**EXERCISE**
From the entries below, tally the lines with "frames" in them and reply with that figure only.

━━━━━━━━━━━━━━━━

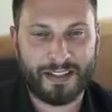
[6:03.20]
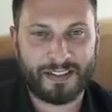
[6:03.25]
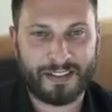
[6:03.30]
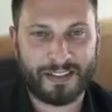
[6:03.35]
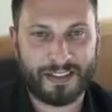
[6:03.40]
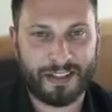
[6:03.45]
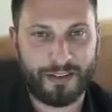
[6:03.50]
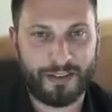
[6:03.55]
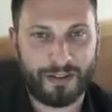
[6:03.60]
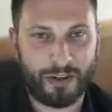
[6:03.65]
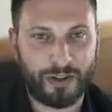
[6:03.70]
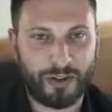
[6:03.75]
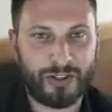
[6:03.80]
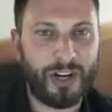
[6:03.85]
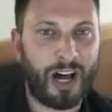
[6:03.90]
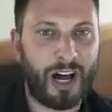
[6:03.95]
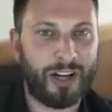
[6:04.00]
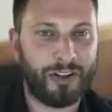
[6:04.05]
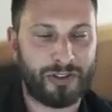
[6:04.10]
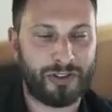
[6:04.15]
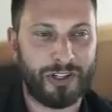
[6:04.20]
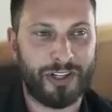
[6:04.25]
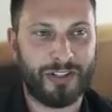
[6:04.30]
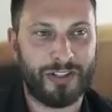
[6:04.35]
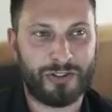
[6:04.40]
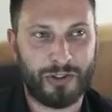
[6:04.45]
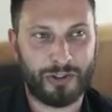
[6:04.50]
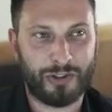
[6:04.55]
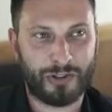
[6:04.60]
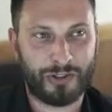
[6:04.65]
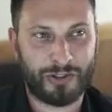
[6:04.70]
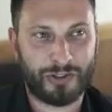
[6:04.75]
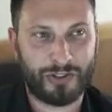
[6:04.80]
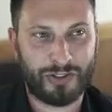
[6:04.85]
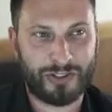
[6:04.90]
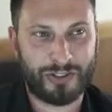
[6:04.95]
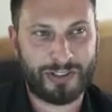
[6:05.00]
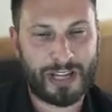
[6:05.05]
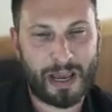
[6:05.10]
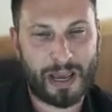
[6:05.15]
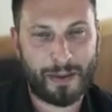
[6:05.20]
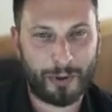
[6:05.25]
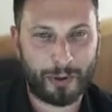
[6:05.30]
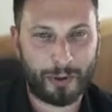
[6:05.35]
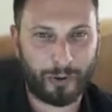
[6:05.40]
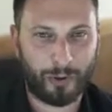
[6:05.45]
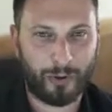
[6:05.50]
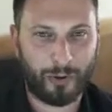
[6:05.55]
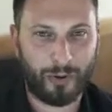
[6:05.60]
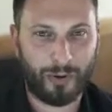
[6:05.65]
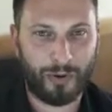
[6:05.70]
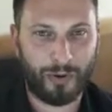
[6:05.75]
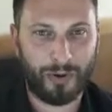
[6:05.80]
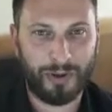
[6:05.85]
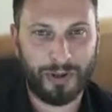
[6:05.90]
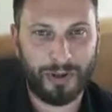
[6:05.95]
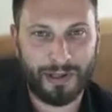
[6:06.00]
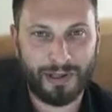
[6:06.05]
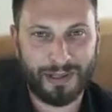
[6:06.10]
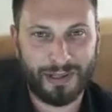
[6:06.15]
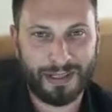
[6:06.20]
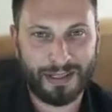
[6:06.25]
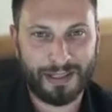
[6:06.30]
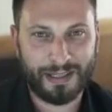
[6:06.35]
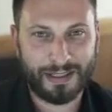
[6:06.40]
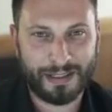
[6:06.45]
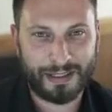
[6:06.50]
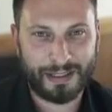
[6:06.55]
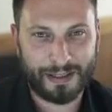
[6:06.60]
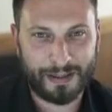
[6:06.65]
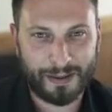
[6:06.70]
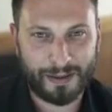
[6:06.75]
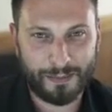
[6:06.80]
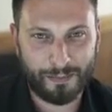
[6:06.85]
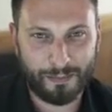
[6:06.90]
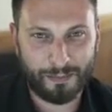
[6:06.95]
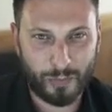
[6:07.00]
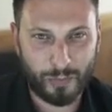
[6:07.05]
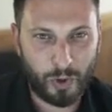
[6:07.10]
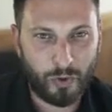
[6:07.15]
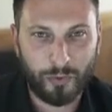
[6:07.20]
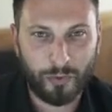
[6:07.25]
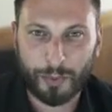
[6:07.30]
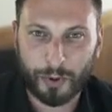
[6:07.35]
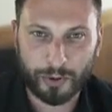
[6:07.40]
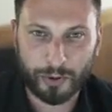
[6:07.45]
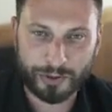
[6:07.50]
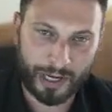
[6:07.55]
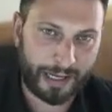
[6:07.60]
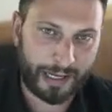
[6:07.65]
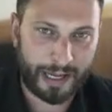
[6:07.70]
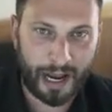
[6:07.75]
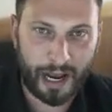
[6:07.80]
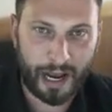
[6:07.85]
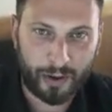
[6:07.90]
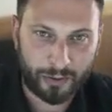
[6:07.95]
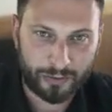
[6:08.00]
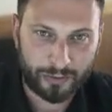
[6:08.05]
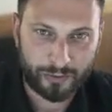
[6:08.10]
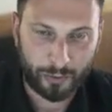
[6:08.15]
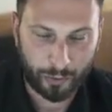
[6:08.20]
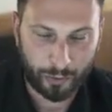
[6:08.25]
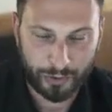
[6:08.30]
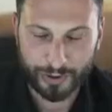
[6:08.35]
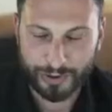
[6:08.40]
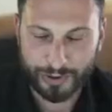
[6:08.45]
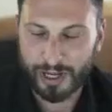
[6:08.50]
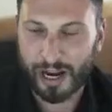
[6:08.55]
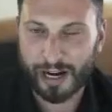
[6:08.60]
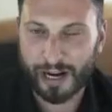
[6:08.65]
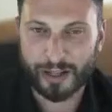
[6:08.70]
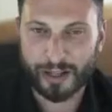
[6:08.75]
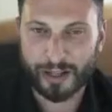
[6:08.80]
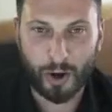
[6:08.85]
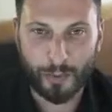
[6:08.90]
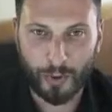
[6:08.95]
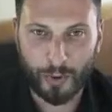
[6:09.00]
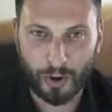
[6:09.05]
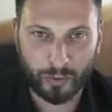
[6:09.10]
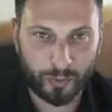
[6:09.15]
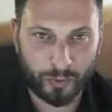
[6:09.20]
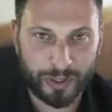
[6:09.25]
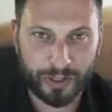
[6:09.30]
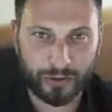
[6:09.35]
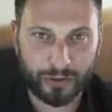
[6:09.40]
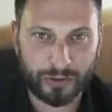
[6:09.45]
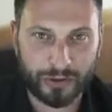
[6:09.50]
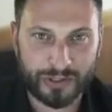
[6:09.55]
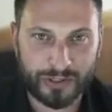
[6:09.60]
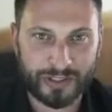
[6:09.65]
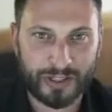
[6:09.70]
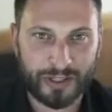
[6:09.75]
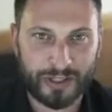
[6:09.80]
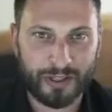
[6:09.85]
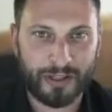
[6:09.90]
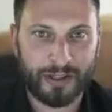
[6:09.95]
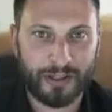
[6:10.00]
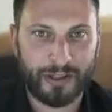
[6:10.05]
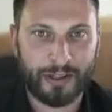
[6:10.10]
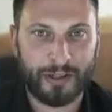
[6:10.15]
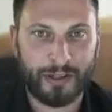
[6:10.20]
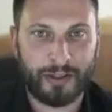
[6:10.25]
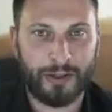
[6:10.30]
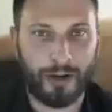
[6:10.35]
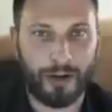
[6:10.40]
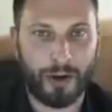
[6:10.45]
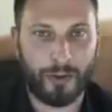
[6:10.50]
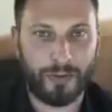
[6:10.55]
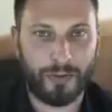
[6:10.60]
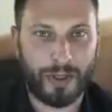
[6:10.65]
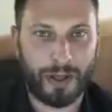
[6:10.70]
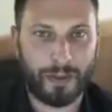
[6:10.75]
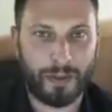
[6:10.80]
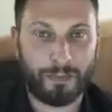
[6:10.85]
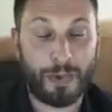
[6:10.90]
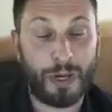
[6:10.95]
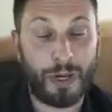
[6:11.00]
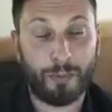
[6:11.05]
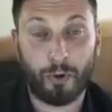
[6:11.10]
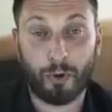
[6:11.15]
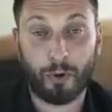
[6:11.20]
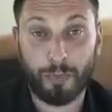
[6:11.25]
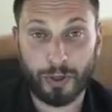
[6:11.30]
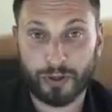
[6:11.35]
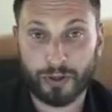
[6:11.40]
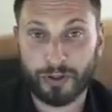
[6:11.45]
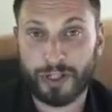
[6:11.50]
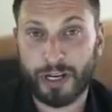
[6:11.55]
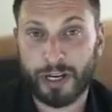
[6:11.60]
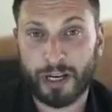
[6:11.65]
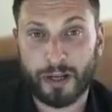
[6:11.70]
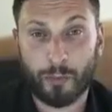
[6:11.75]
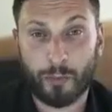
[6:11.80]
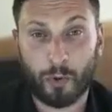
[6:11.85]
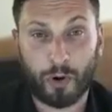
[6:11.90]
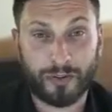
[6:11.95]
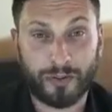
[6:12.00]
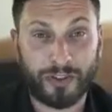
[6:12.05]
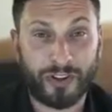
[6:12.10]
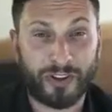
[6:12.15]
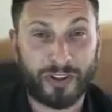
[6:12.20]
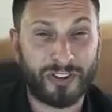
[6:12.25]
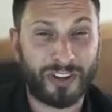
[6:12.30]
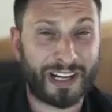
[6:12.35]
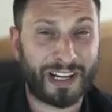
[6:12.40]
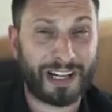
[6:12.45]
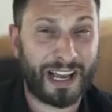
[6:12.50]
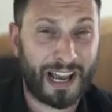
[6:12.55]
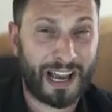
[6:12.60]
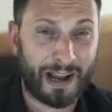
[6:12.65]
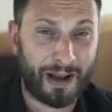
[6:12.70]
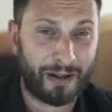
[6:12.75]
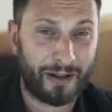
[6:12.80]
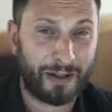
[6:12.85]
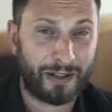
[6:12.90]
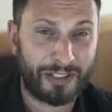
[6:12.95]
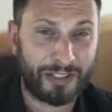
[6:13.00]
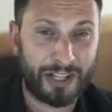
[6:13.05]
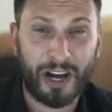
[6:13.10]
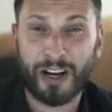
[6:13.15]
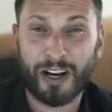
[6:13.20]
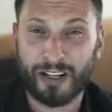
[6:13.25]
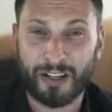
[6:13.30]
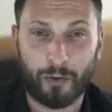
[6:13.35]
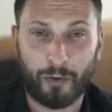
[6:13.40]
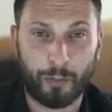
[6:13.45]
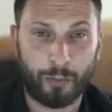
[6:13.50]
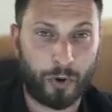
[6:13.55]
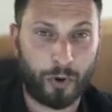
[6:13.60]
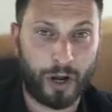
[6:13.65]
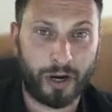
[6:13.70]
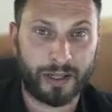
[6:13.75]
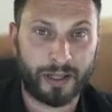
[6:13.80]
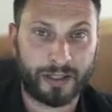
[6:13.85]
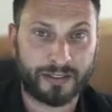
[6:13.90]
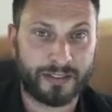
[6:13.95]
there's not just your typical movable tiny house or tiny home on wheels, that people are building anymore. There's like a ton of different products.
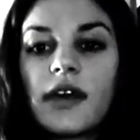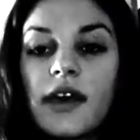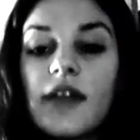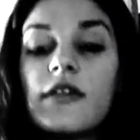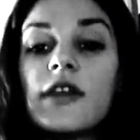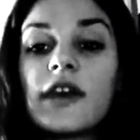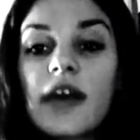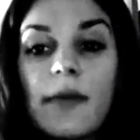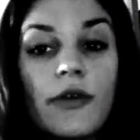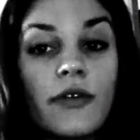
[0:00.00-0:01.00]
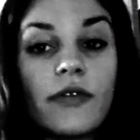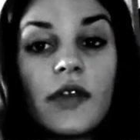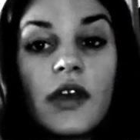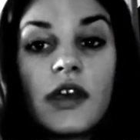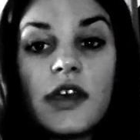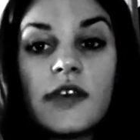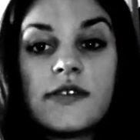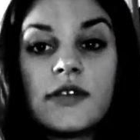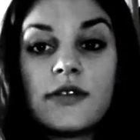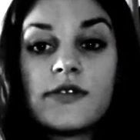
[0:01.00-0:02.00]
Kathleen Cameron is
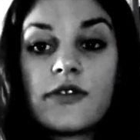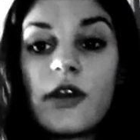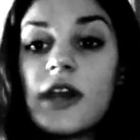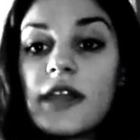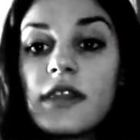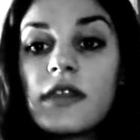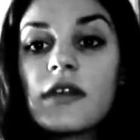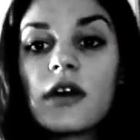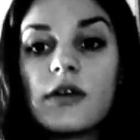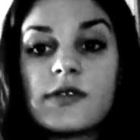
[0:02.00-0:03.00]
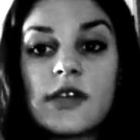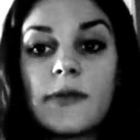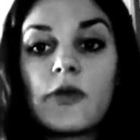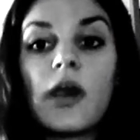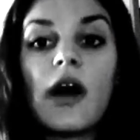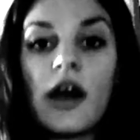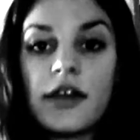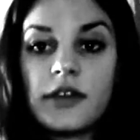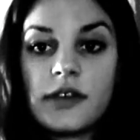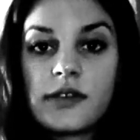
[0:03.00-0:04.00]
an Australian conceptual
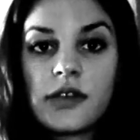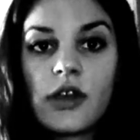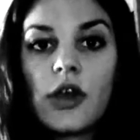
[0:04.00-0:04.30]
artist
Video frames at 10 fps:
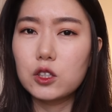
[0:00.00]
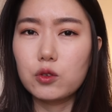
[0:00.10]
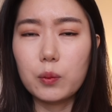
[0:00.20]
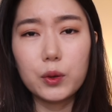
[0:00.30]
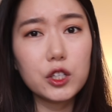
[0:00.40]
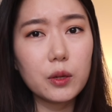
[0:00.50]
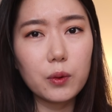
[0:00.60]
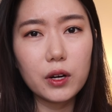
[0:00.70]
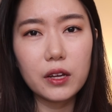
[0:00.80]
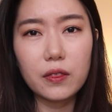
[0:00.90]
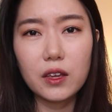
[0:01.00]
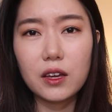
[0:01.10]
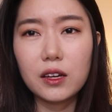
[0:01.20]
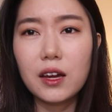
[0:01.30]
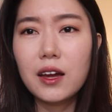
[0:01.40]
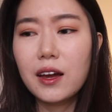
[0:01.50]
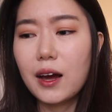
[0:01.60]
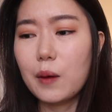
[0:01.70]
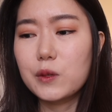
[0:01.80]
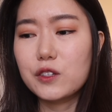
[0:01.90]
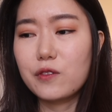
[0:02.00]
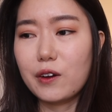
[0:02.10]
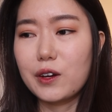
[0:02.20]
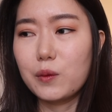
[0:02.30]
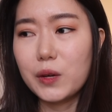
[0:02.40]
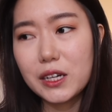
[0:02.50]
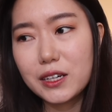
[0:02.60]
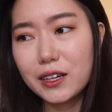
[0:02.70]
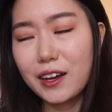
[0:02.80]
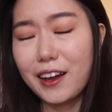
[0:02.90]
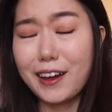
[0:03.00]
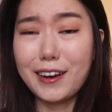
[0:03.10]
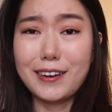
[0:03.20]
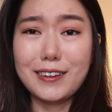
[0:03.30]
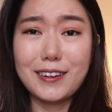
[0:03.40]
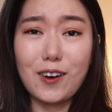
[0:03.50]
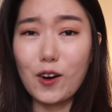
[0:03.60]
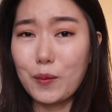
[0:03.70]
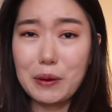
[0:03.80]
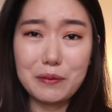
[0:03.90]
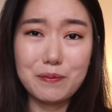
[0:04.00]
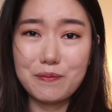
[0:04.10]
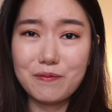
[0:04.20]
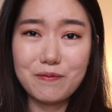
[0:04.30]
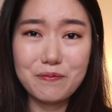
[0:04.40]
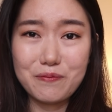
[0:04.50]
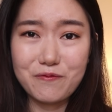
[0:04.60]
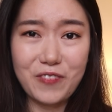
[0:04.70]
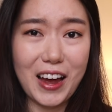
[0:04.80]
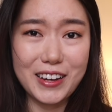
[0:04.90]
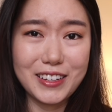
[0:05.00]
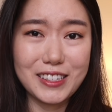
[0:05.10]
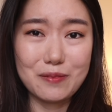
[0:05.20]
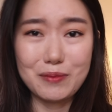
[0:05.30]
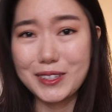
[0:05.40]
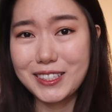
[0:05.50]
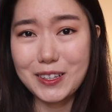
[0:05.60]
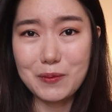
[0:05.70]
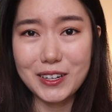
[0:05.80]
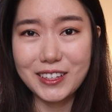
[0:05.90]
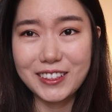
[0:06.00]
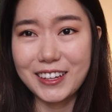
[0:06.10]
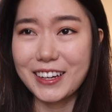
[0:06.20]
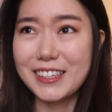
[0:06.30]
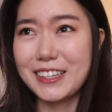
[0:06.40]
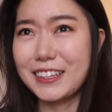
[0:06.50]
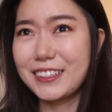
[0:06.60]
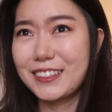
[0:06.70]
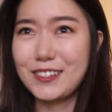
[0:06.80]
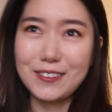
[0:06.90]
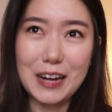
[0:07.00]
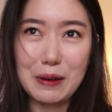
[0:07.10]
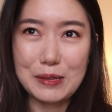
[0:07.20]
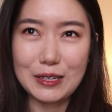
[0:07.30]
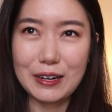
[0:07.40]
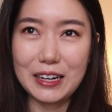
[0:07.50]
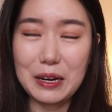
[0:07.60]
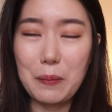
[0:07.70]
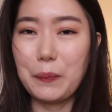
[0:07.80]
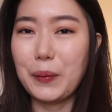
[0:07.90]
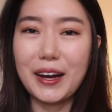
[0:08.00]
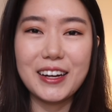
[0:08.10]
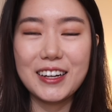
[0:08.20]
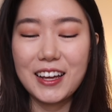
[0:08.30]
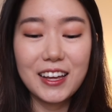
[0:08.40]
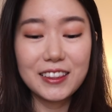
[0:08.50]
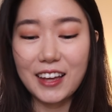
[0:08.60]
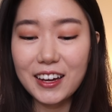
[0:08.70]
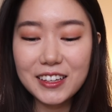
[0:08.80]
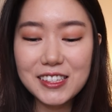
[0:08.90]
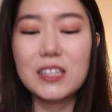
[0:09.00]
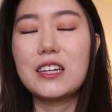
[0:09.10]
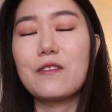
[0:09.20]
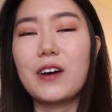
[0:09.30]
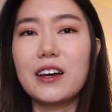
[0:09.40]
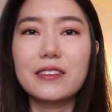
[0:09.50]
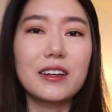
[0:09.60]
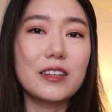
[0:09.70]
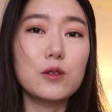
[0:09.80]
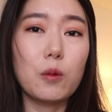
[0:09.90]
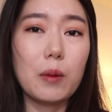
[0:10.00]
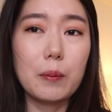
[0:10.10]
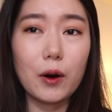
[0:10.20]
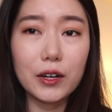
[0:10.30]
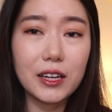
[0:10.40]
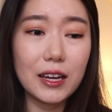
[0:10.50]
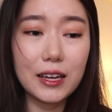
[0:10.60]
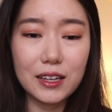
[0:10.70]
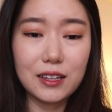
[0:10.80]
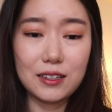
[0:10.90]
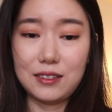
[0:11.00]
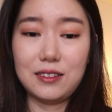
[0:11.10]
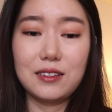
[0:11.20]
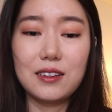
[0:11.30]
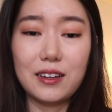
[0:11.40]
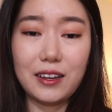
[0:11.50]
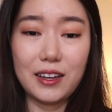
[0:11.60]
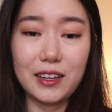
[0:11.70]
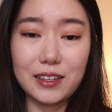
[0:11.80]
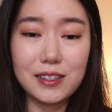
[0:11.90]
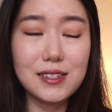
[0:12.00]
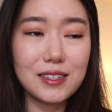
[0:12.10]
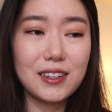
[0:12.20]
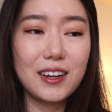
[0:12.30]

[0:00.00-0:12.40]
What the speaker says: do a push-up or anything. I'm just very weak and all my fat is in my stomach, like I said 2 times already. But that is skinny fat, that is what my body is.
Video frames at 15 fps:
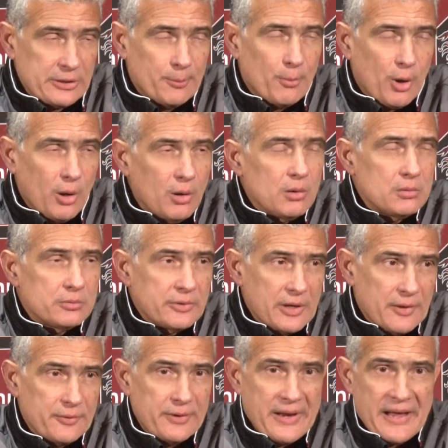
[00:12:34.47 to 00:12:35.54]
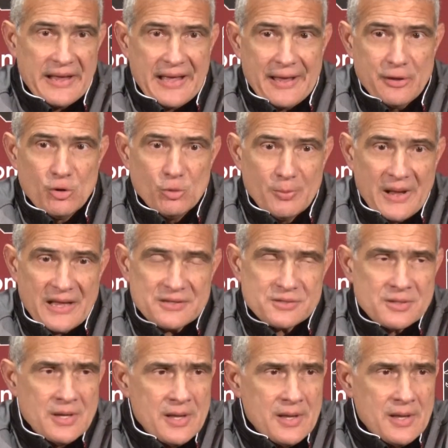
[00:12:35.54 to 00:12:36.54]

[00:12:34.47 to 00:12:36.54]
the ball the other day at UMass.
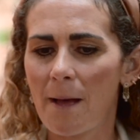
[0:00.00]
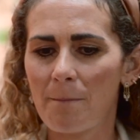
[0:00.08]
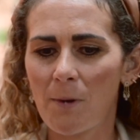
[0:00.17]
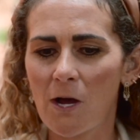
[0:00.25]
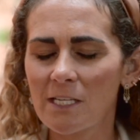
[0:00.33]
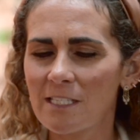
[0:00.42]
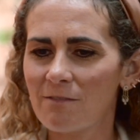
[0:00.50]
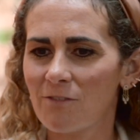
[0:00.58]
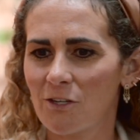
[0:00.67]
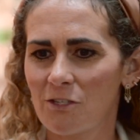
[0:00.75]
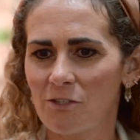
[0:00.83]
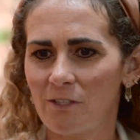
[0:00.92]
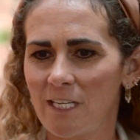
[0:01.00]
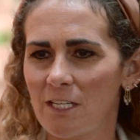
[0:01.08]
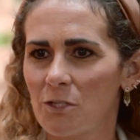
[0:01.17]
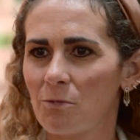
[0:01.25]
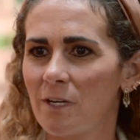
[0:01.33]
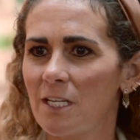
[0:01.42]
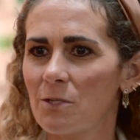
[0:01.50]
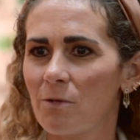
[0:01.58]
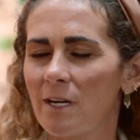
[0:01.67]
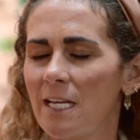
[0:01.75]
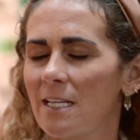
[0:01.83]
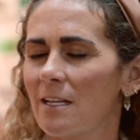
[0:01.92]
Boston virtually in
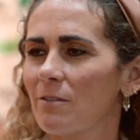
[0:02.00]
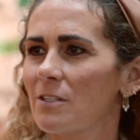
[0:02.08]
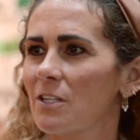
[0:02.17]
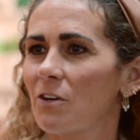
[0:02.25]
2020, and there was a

━━━━━━━━━━━━━━━━

**EXERCISE RESULT**
2